====== Provided data ======

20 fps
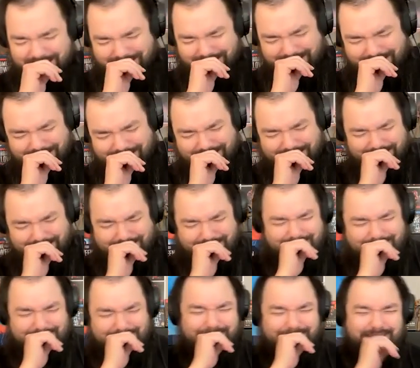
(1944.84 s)

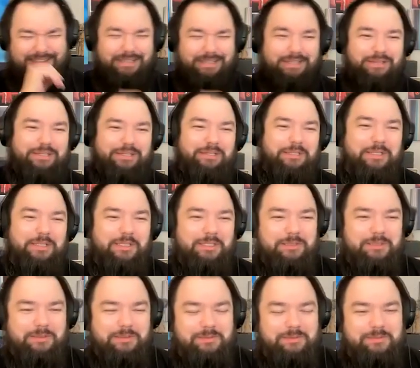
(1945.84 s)

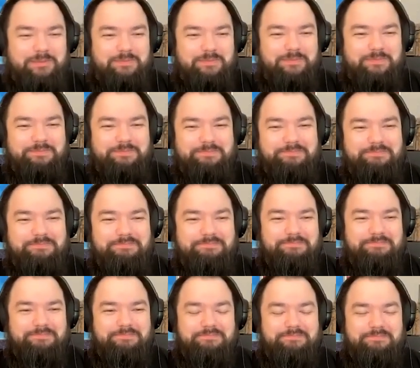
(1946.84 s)

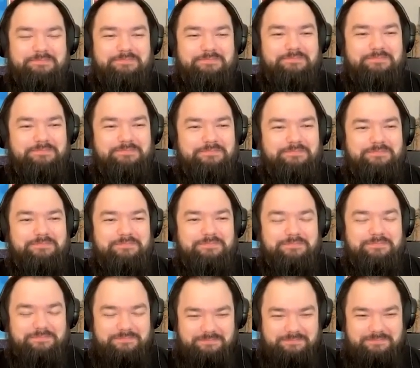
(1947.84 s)

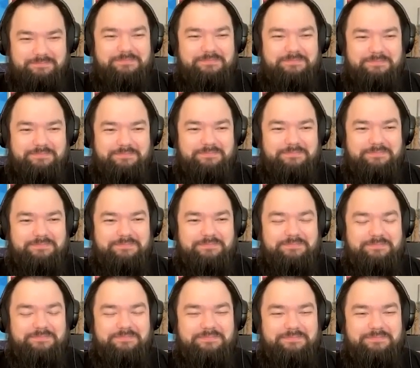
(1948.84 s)

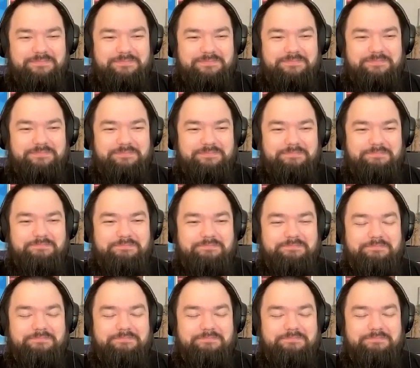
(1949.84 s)
(not speaking)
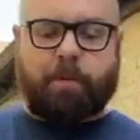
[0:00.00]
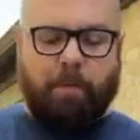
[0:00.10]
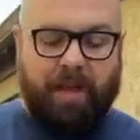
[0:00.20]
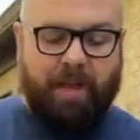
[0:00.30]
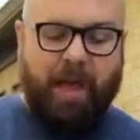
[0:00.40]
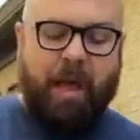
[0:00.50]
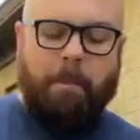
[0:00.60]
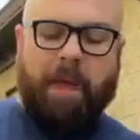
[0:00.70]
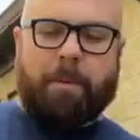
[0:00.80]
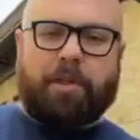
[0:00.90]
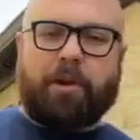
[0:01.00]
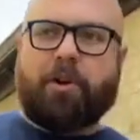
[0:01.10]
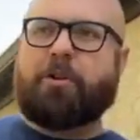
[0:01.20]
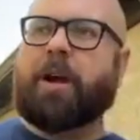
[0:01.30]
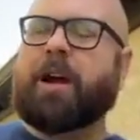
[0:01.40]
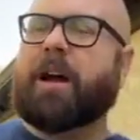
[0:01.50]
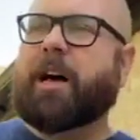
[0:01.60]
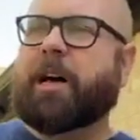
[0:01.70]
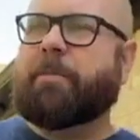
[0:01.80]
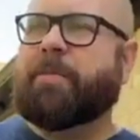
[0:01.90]
meat. Maybe they're
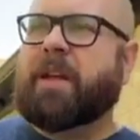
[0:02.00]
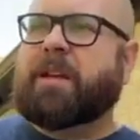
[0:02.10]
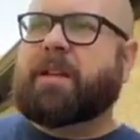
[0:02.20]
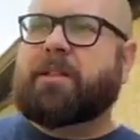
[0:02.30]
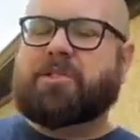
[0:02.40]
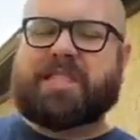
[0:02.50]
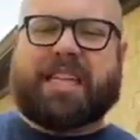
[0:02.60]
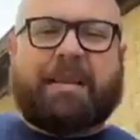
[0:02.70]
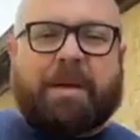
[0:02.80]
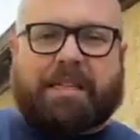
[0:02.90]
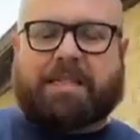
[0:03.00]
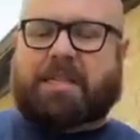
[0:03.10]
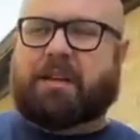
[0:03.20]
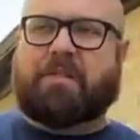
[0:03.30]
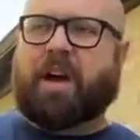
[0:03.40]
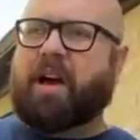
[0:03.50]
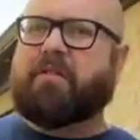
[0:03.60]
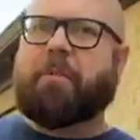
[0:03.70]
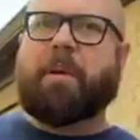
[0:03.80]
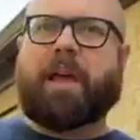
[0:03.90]
steaming stuff, God
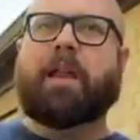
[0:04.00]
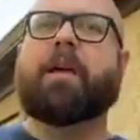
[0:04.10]
forbid.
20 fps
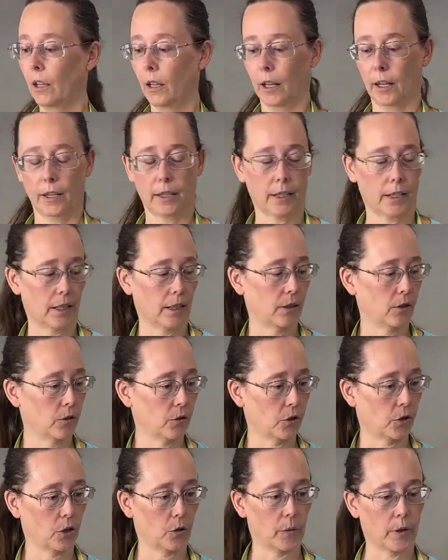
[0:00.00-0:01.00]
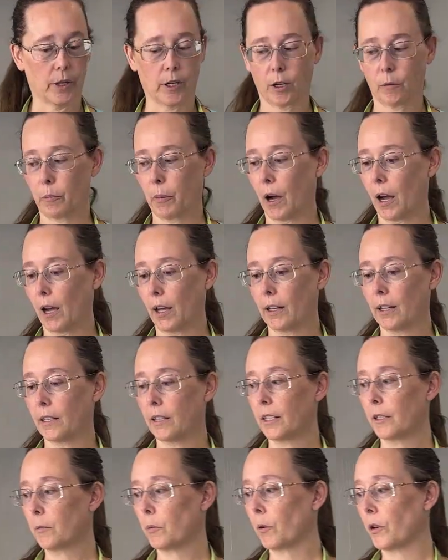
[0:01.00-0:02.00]
And again, those go in our pot, and at
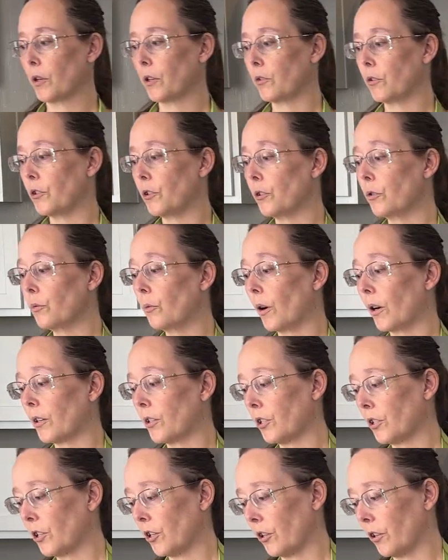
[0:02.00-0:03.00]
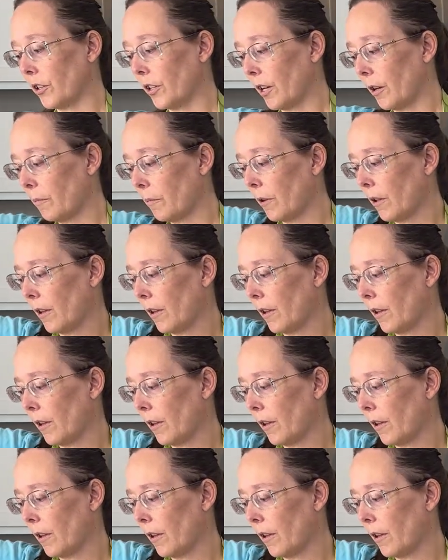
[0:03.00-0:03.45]
this point you do want to stir it up.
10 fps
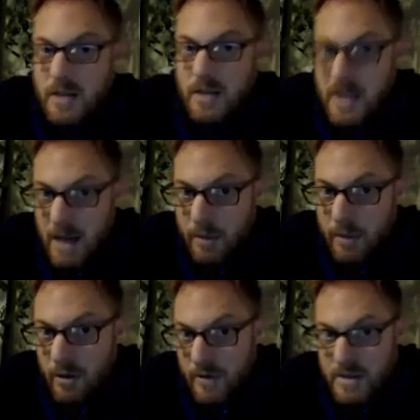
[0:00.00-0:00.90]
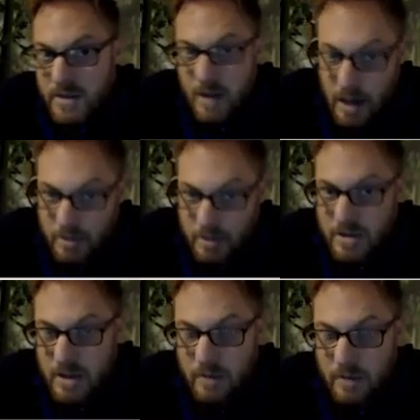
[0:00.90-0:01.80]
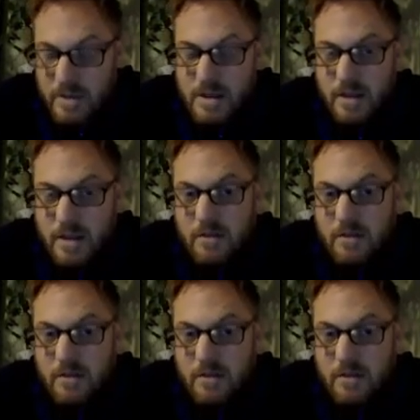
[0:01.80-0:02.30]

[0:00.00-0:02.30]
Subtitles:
example of this, how it's done,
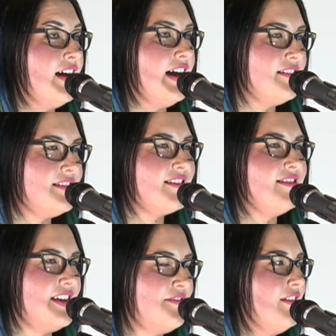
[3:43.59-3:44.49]
Others
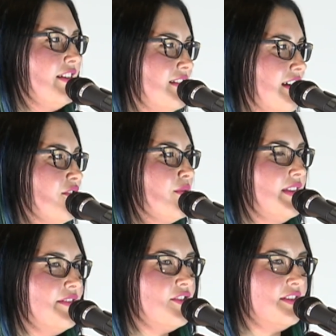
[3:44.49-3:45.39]
can definitely tell
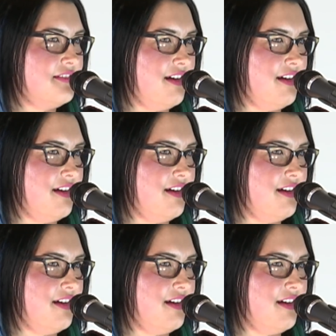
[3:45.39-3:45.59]
when they've got a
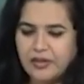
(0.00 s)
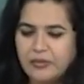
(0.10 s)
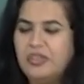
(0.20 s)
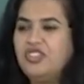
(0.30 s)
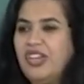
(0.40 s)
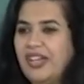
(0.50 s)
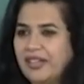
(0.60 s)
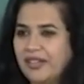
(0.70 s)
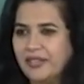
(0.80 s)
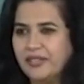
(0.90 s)
Michel,
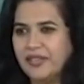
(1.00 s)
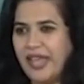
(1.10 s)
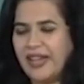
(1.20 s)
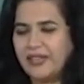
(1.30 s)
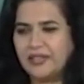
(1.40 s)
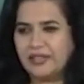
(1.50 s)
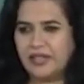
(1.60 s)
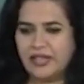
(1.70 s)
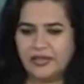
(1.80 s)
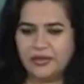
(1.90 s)
the actor,
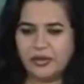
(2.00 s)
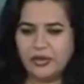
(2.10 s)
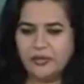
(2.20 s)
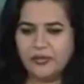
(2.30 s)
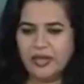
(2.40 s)
the hero,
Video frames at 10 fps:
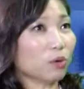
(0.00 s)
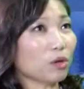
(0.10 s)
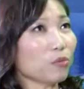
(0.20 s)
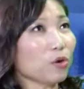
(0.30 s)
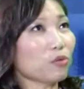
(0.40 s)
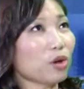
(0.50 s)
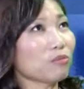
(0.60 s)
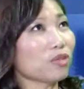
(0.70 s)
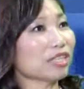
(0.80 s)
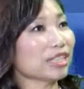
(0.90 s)

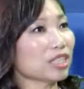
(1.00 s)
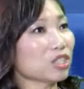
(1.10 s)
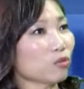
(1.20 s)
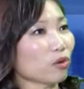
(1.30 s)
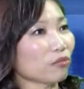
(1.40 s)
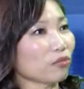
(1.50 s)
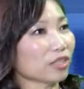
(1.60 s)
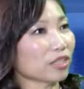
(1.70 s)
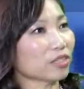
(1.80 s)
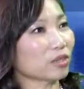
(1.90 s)
1.1 million square
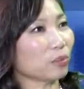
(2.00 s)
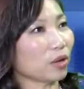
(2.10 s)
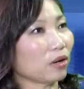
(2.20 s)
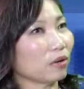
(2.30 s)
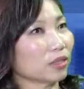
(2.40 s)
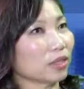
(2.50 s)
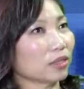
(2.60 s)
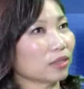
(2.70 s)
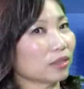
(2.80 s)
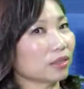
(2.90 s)
feet is about,
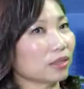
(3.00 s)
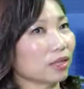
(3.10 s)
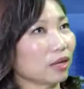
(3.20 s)
uh,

======

**Prompt**
Return the lines above exactly; the images are not part of the copy.

**Solution below**
20 fps
(1944.84 s)

(1945.84 s)

(1946.84 s)

(1947.84 s)

(1948.84 s)

(1949.84 s)
(not speaking)
[0:00.00]
[0:00.10]
[0:00.20]
[0:00.30]
[0:00.40]
[0:00.50]
[0:00.60]
[0:00.70]
[0:00.80]
[0:00.90]
[0:01.00]
[0:01.10]
[0:01.20]
[0:01.30]
[0:01.40]
[0:01.50]
[0:01.60]
[0:01.70]
[0:01.80]
[0:01.90]
meat. Maybe they're
[0:02.00]
[0:02.10]
[0:02.20]
[0:02.30]
[0:02.40]
[0:02.50]
[0:02.60]
[0:02.70]
[0:02.80]
[0:02.90]
[0:03.00]
[0:03.10]
[0:03.20]
[0:03.30]
[0:03.40]
[0:03.50]
[0:03.60]
[0:03.70]
[0:03.80]
[0:03.90]
steaming stuff, God
[0:04.00]
[0:04.10]
forbid.
20 fps
[0:00.00-0:01.00]
[0:01.00-0:02.00]
And again, those go in our pot, and at
[0:02.00-0:03.00]
[0:03.00-0:03.45]
this point you do want to stir it up.
10 fps
[0:00.00-0:00.90]
[0:00.90-0:01.80]
[0:01.80-0:02.30]

[0:00.00-0:02.30]
Subtitles:
example of this, how it's done,
[3:43.59-3:44.49]
Others
[3:44.49-3:45.39]
can definitely tell
[3:45.39-3:45.59]
when they've got a
(0.00 s)
(0.10 s)
(0.20 s)
(0.30 s)
(0.40 s)
(0.50 s)
(0.60 s)
(0.70 s)
(0.80 s)
(0.90 s)
Michel,
(1.00 s)
(1.10 s)
(1.20 s)
(1.30 s)
(1.40 s)
(1.50 s)
(1.60 s)
(1.70 s)
(1.80 s)
(1.90 s)
the actor,
(2.00 s)
(2.10 s)
(2.20 s)
(2.30 s)
(2.40 s)
the hero,
Video frames at 10 fps:
(0.00 s)
(0.10 s)
(0.20 s)
(0.30 s)
(0.40 s)
(0.50 s)
(0.60 s)
(0.70 s)
(0.80 s)
(0.90 s)

(1.00 s)
(1.10 s)
(1.20 s)
(1.30 s)
(1.40 s)
(1.50 s)
(1.60 s)
(1.70 s)
(1.80 s)
(1.90 s)
1.1 million square
(2.00 s)
(2.10 s)
(2.20 s)
(2.30 s)
(2.40 s)
(2.50 s)
(2.60 s)
(2.70 s)
(2.80 s)
(2.90 s)
feet is about,
(3.00 s)
(3.10 s)
(3.20 s)
uh,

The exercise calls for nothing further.